▶ _DIRECTIONS FOR THIS TASK_: Your output should be exactly the lines from the one containing "[0:01.67-0:02.00]" through the last line of the listing, and nothing else. Pictures stay out.

○ ○ ○ ○ ○

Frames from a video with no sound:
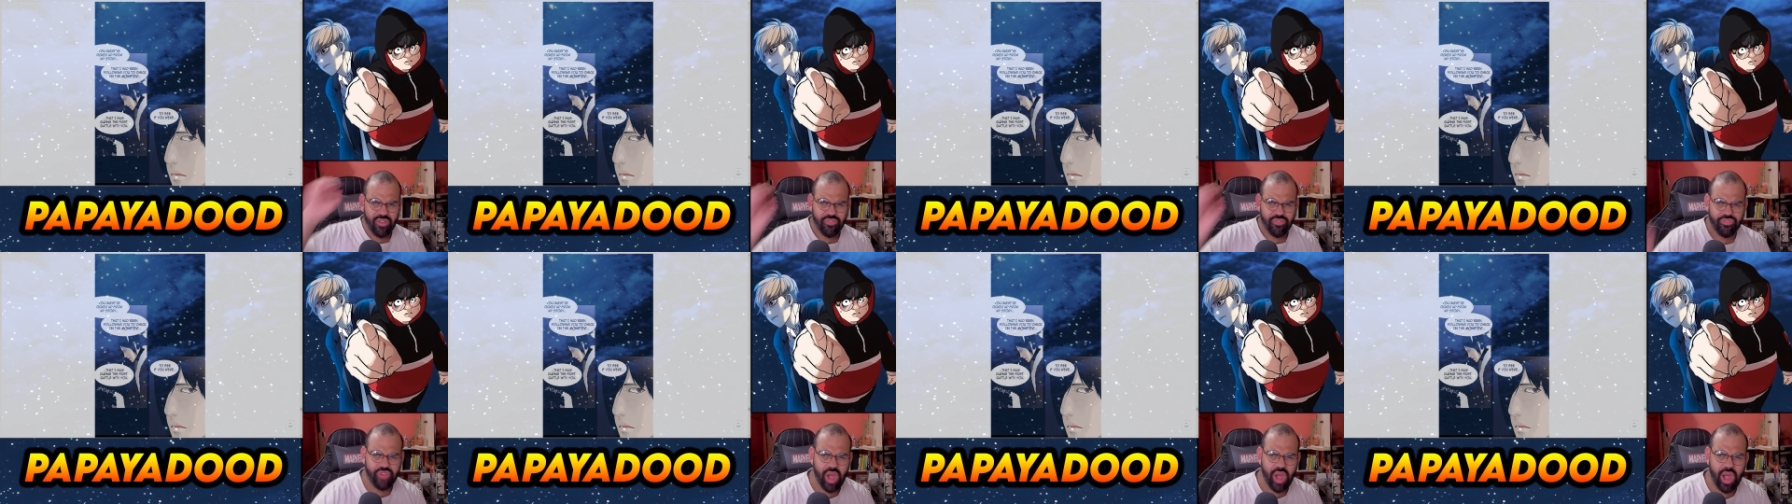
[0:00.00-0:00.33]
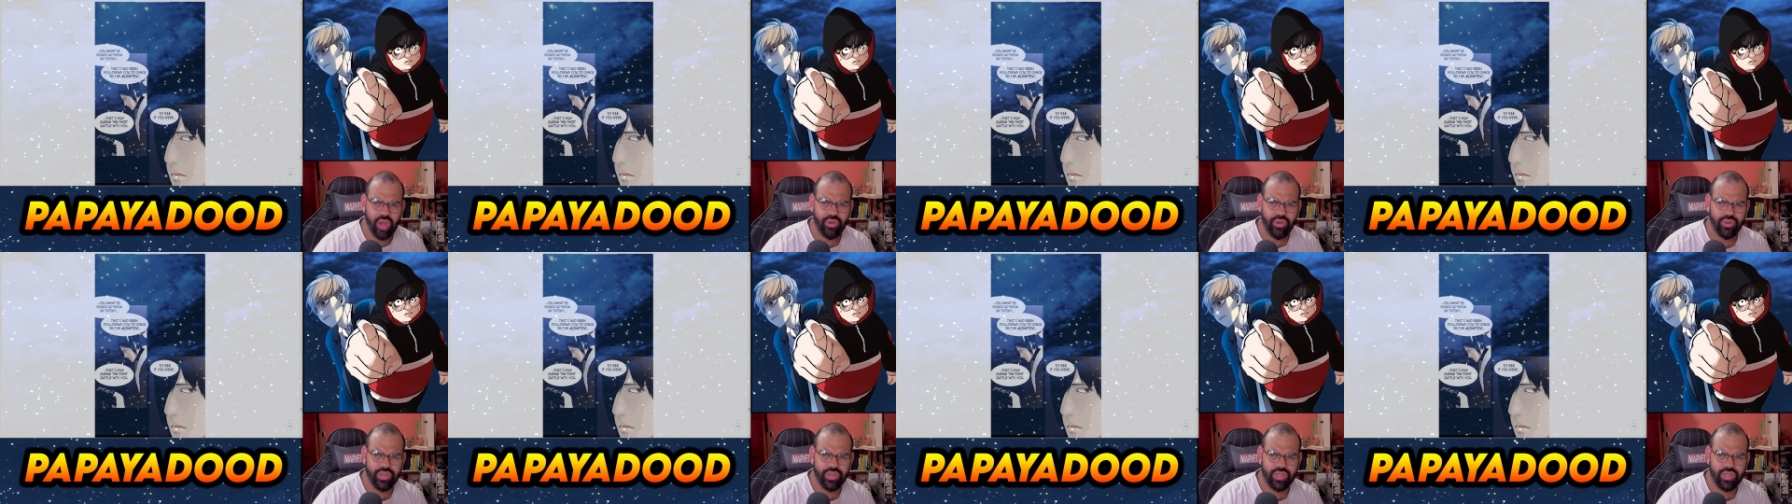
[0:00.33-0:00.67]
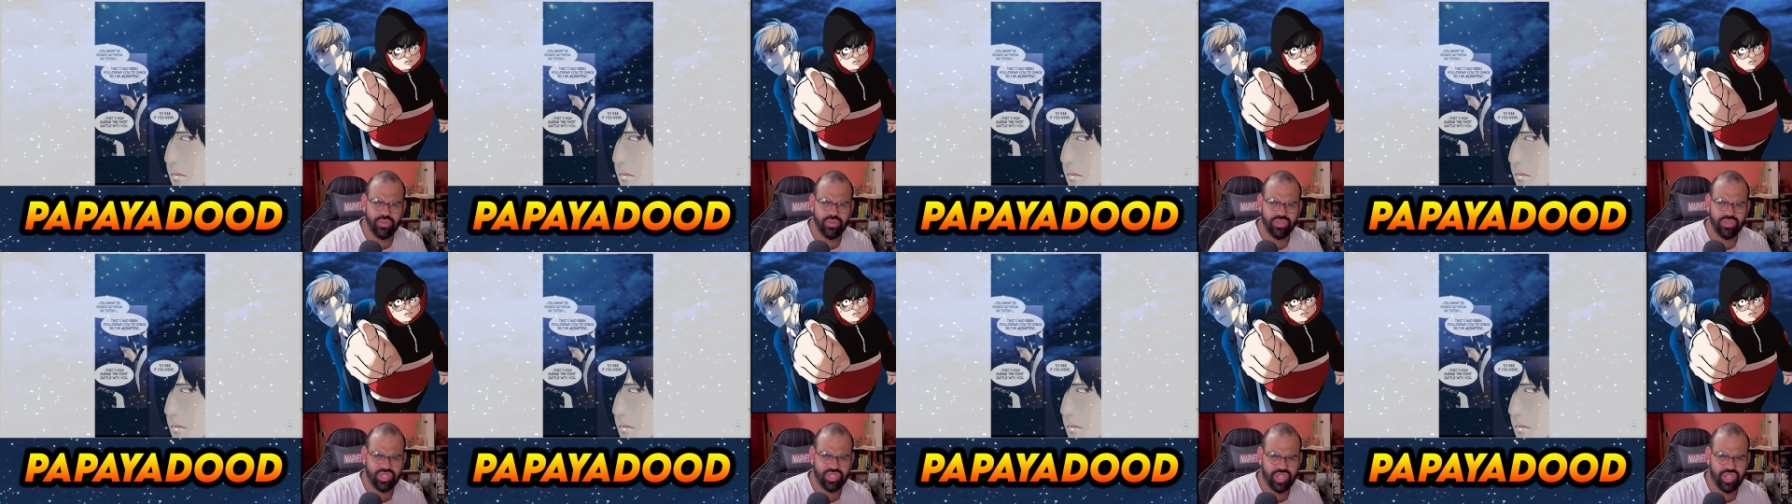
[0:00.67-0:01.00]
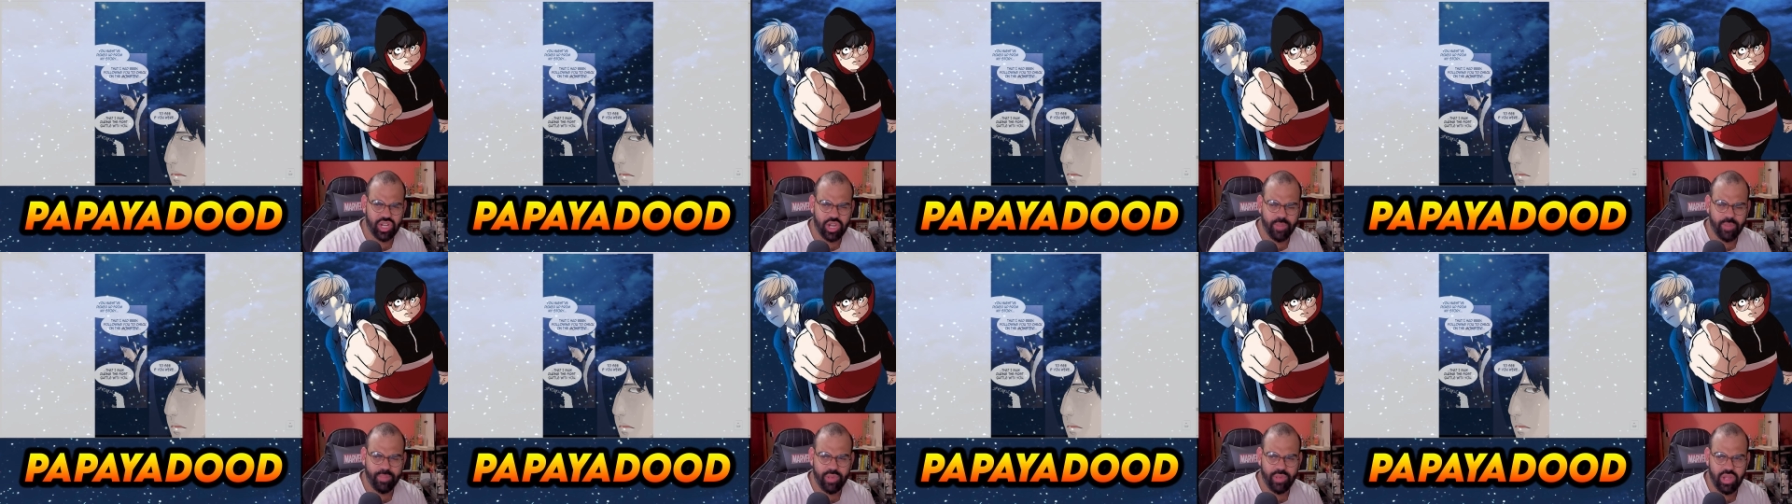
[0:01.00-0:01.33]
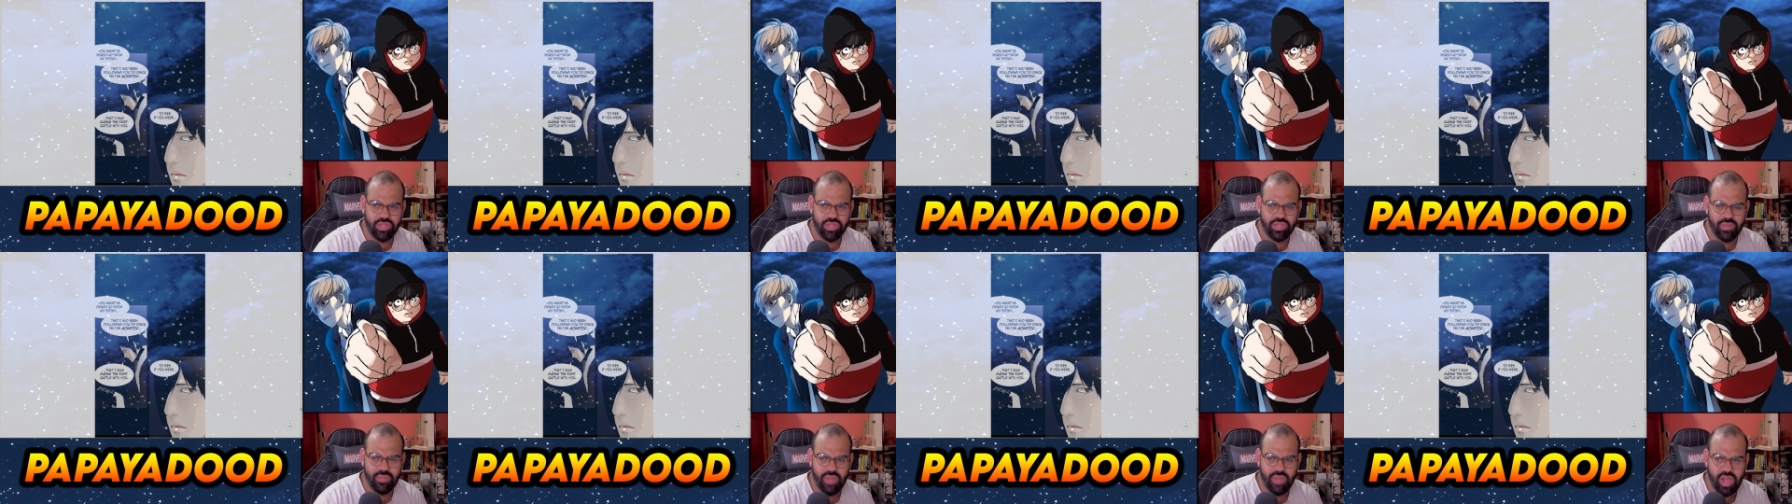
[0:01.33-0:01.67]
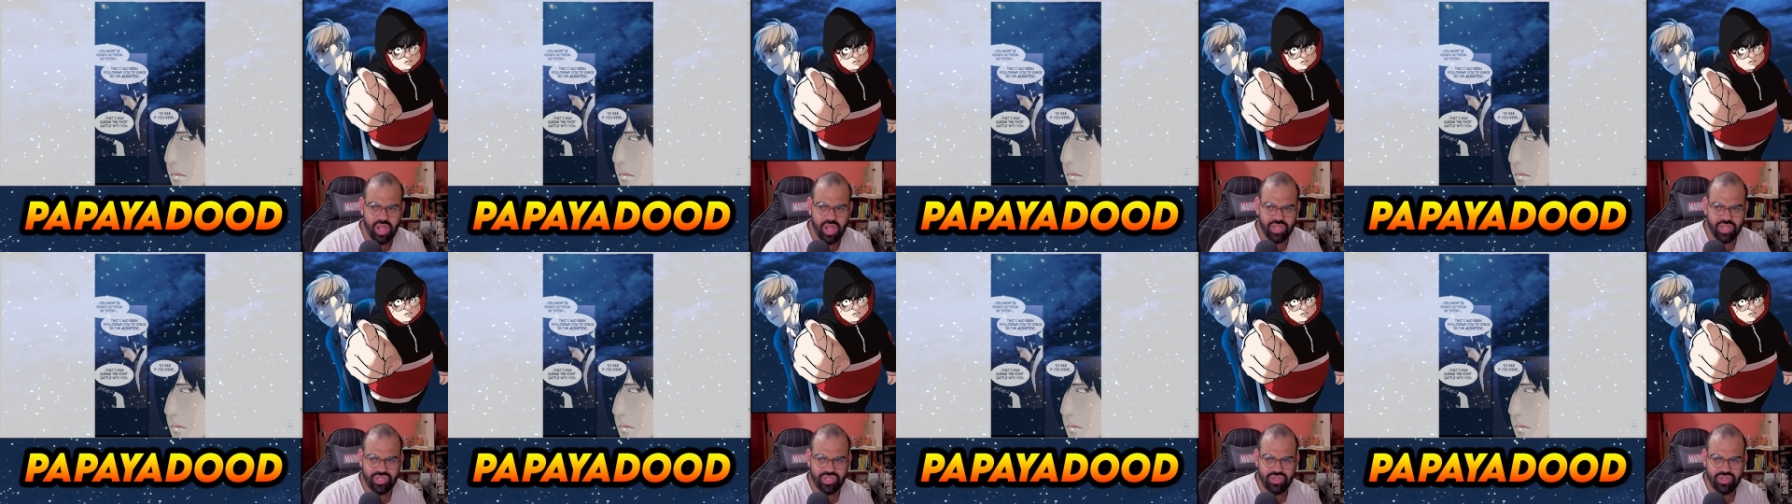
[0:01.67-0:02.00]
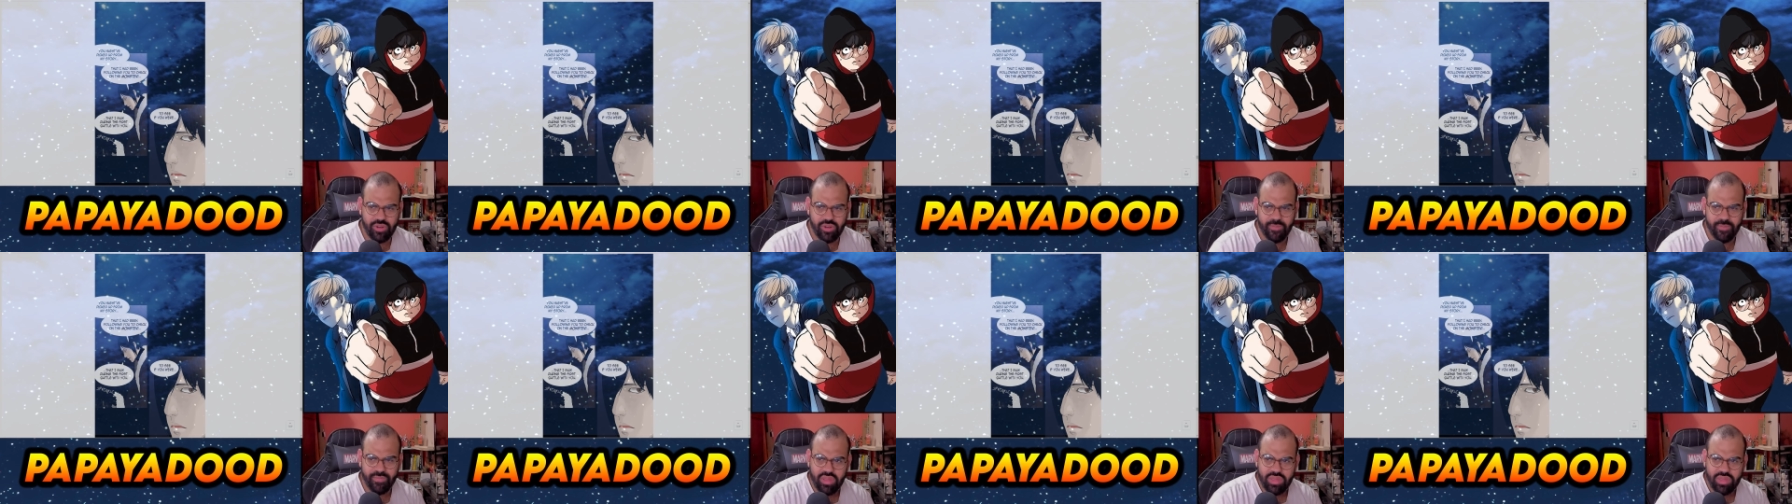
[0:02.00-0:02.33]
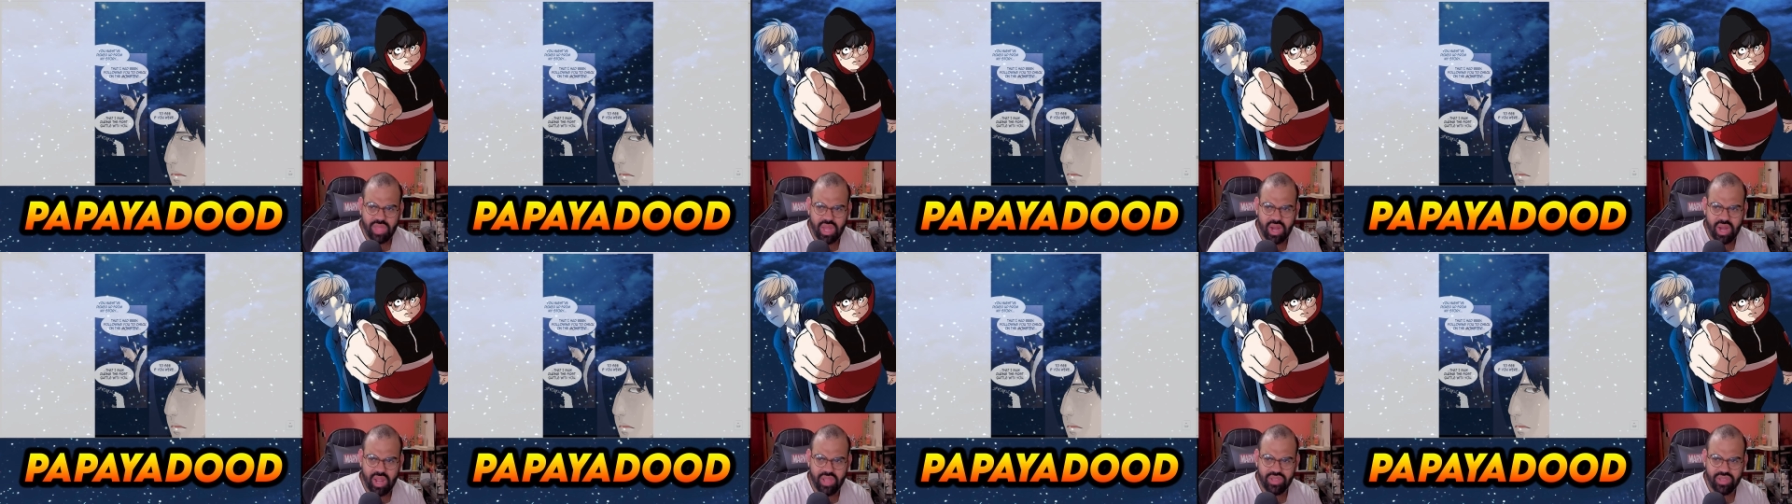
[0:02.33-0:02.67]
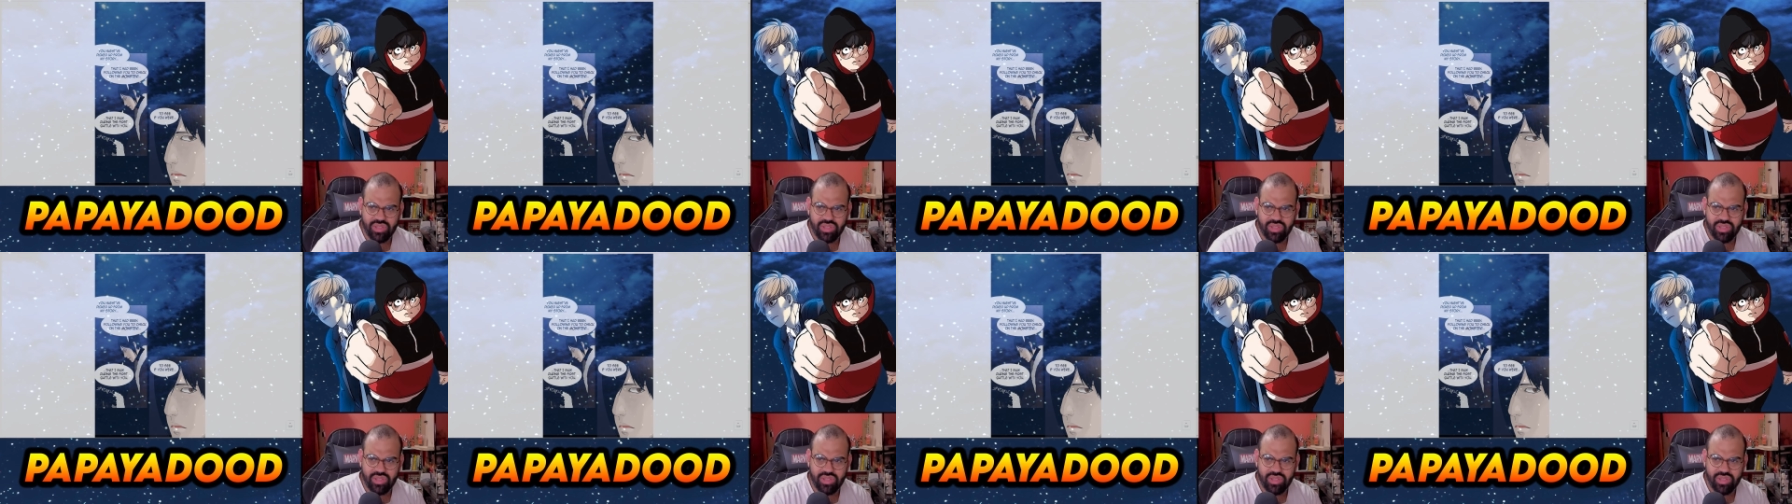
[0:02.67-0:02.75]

following you to check up on the monster that I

○ ○ ○ ○ ○

▶ _SOLUTION TO THIS EXERCISE_:
[0:01.67-0:02.00]
[0:02.00-0:02.33]
[0:02.33-0:02.67]
[0:02.67-0:02.75]

following you to check up on the monster that I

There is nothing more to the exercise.